WASHINGTON (Reuters) - The newest members of the U.S. Federal Deposit Insurance Corp raised concerns on Tuesday that forthcoming international bank capital standards, known as Basel III, might not be tough enough.
At an FDIC meeting, board members Thomas Hoenig and Jeremiah Norton questioned the complexity of the new rules and whether the minimum requirements go far enough.
“I remain concerned that as proposed, the minimum capital ratios will not significantly enhance financial stability,” said Thomas Hoenig, who joined the FDIC board in April after retiring as president of the Federal Reserve Bank of Kansas City.
“The rules continue to focus on risk-based capital ratios, which strike me as overly complex and opaque,” Hoenig said.
The Basel III capital agreement is the cornerstone of efforts by international regulators following the 2007-2009 financial crisis to make sure the global banking system is more resilient.
Despite their reservations, both Hoenig and Norton joined their three colleagues on the FDIC board in voting to put out for 90 days of comment a U.S. proposal for implementing the Basel accord in the United States.
The Federal Reserve and the Office of Comptroller of the Currency have also approved putting the rule out for comment.
A final rule is due by January.
Norton said his worries included the robustness of proposed methods for determining the risk of an asset and, consequently, the corresponding capital requirement.
“I remain concerned that the risk weightings for certain assets and exposures do not reflect sufficiently the inherent risk of default,” he said.
Norton also joined the FDIC in April. Previously, he was an executive director of JP Morgan Securities LLC, where he advised institutions on mergers and acquisitions.

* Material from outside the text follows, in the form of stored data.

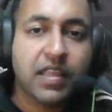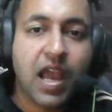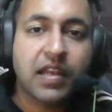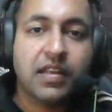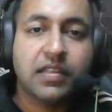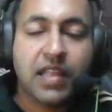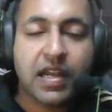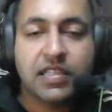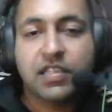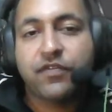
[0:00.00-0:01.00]
that,
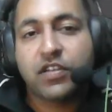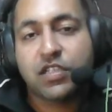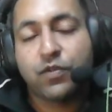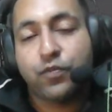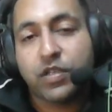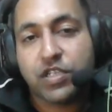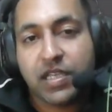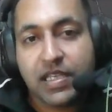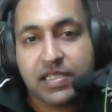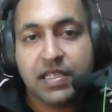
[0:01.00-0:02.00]
that is the function which
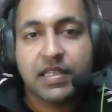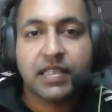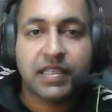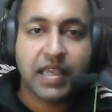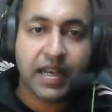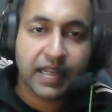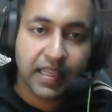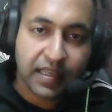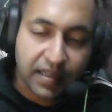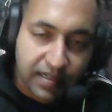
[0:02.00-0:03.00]
is
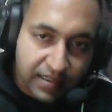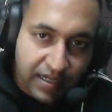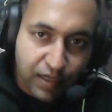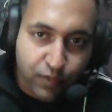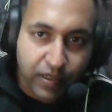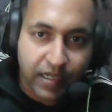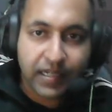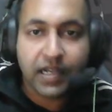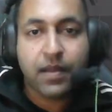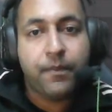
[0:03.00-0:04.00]
getting
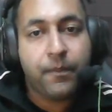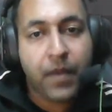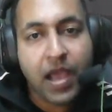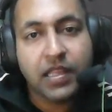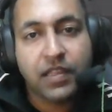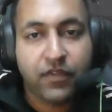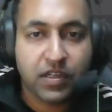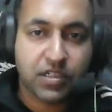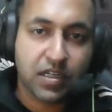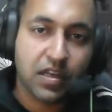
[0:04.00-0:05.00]
decorated by the
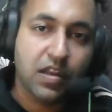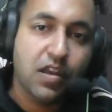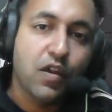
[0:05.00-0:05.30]
function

The Basel accord, which is to be phased in from 2013 through 2019, will require banks to maintain top-quality capital equivalent to 7 percent of their risk-bearing assets, about three times what current rules require them to hold.

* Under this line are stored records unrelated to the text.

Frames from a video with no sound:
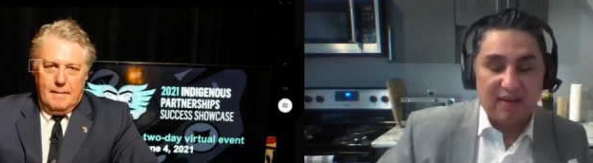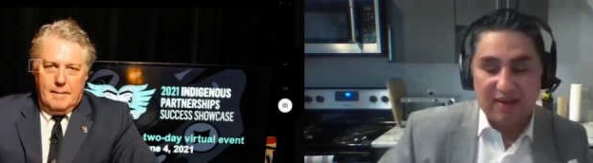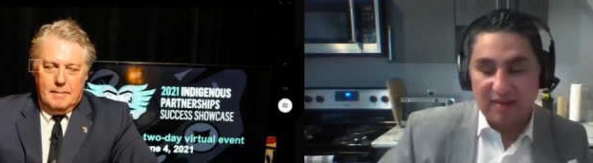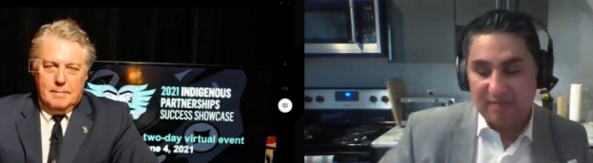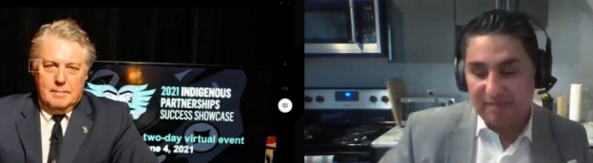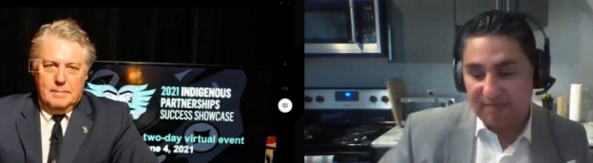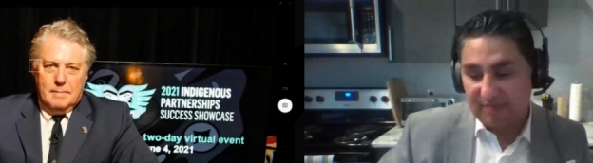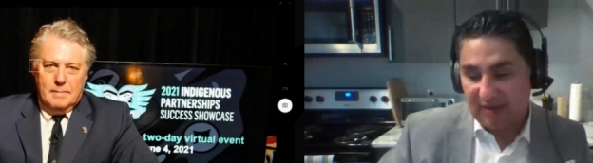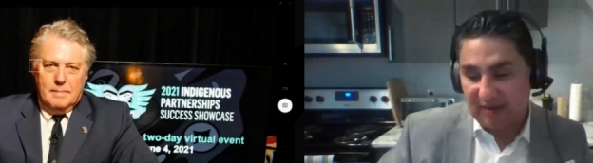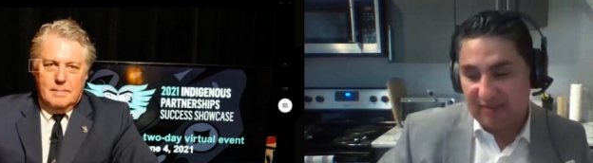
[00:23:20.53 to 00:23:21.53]
Speaker 1: Um,
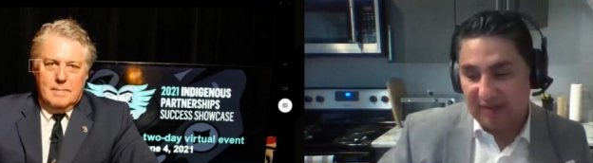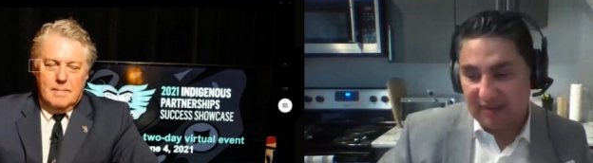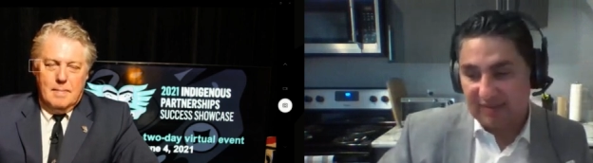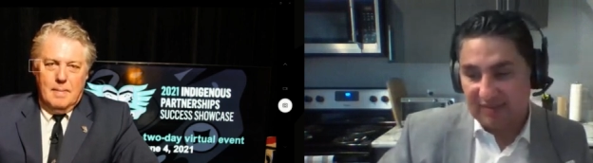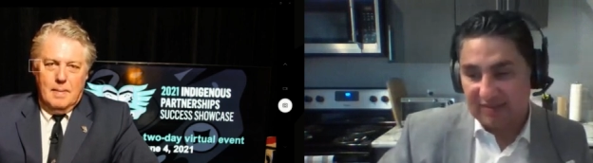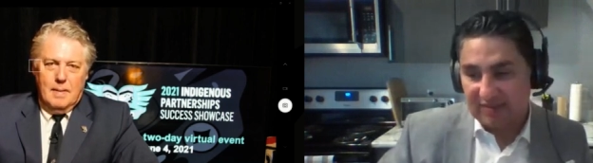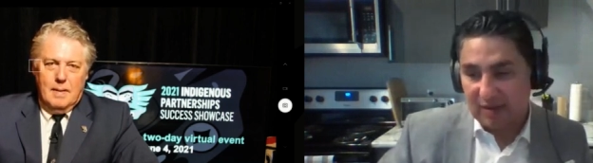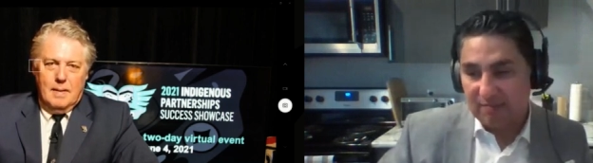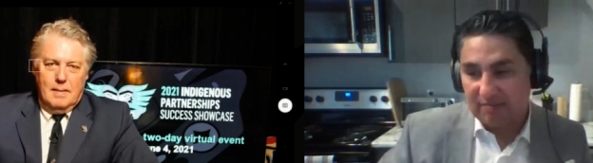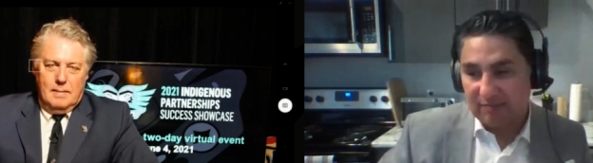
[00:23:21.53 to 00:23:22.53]
I think in
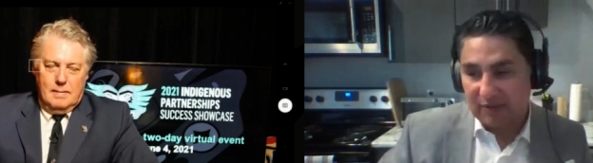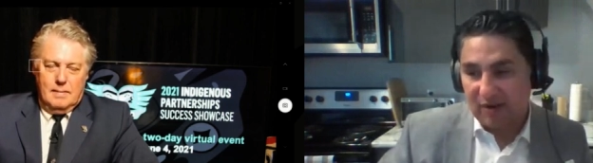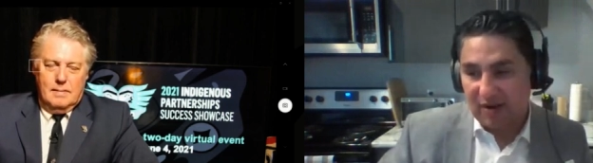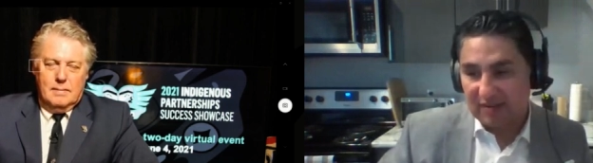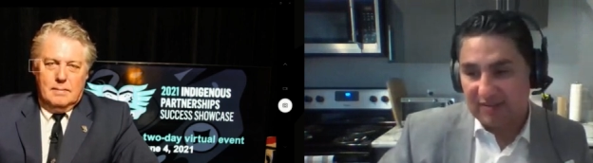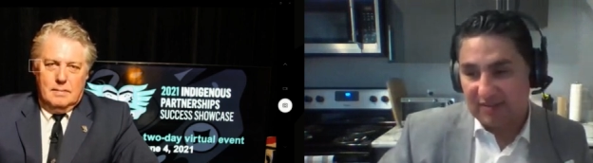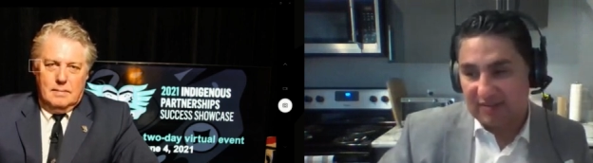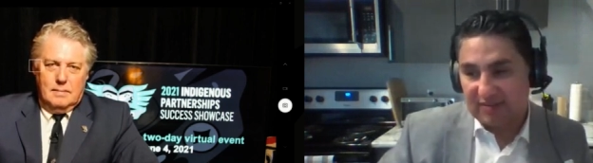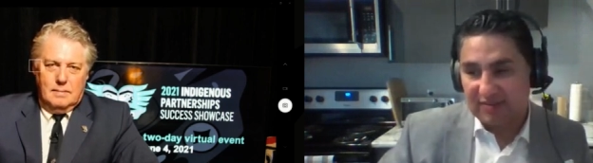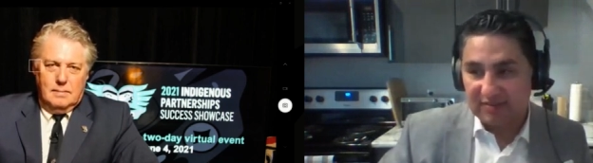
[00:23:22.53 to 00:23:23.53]
some regards,
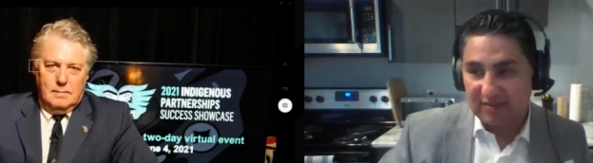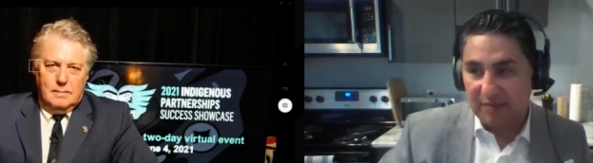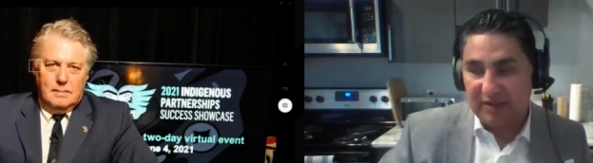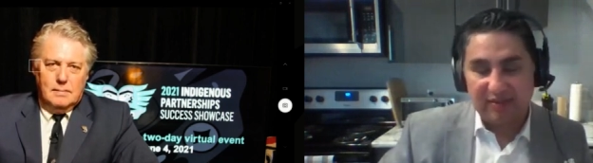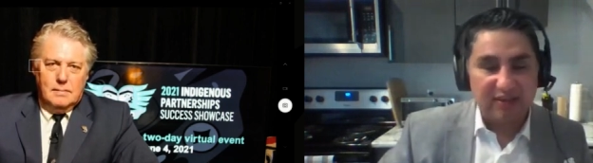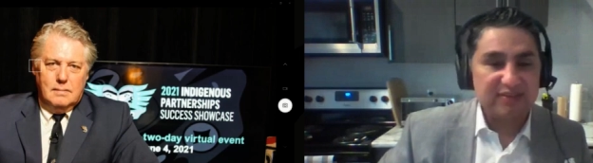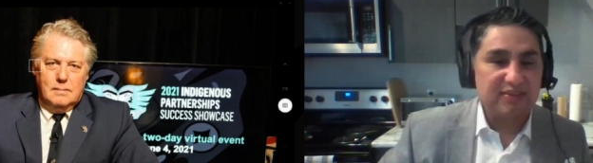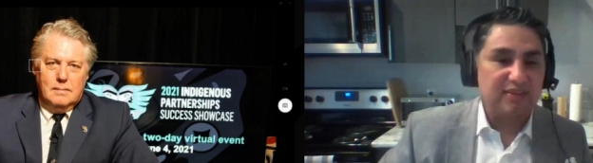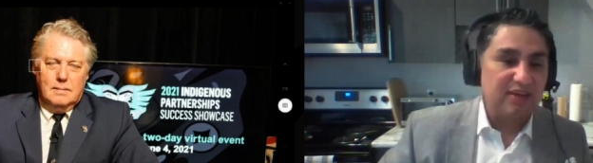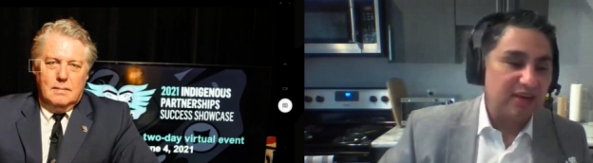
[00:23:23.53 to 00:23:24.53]
it's. I mean, it
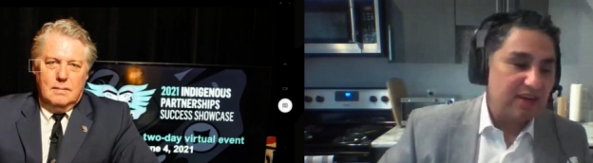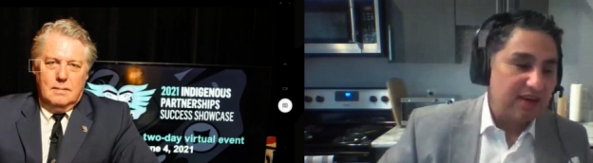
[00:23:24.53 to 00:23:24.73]
doesn't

The new capital standards would force banks to rely more on equity than debt to fund themselves, so that they are able to better withstand significant losses.
Banks across the globe have supported boosting capital requirements following the financial crisis. They have complained, however, about the particulars of the Basel agreement and have said it goes too far in the sections aimed only at the largest institutions.
In the United States, both political parties and regulators of all ideological stripes have increasingly rebuffed these complaints.
JPMorgan Chase & Co’s announcement last month that a hedging strategy had gone awry and produced at least $2 billion in unexpected trading losses has been pointed to as a reminder of the need for substantial capital cushions.
JPMorgan Chief Executive Officer Jamie Dimon will testify before the U.S. Senate Banking committee on Wednesday, and senators are expected to press him on his past comments that Basel goes too far and will hurt U.S. banks.
Both Hoenig and Norton said recommended looking at requiring the banks to rely on more stringent leverage ratios, a gauge of how much a bank is funding itself by taking on debt.
“I am very interested in hearing public comment on whether consideration should be given to focusing less on risk-based capital and more on minimum leverage ratios, which are independent of models and less subject to manipulation,” Hoenig said.
Other members of the board expressed more support for Basel III, but emphasized they were eager to sift through critiques from the public and the banking industry.
FDIC acting Chairman Martin Gruenberg said his agency had long had concerns about an aspect of capital rules that allow the largest banks to rely on their own complex formulas to determine the risk of assets.
He said, however, that many of these concerns had been addressed by the 2010 Dodd-Frank financial oversight law, which sets a floor for capital requirements to prevent large banks from using risk models to drop their capital levels too low.
The proposed Basel III rule would affect banks of all sizes, a concern for the smallest U.S. lenders.
The new rules would require tougher capital standards for mortgages, which would have a big effect on community banks, FDIC staff said.
Board members said they would pay close attention to comments from small banks, and Gruenberg said the agency planned to reach out to these companies to explain the proposal.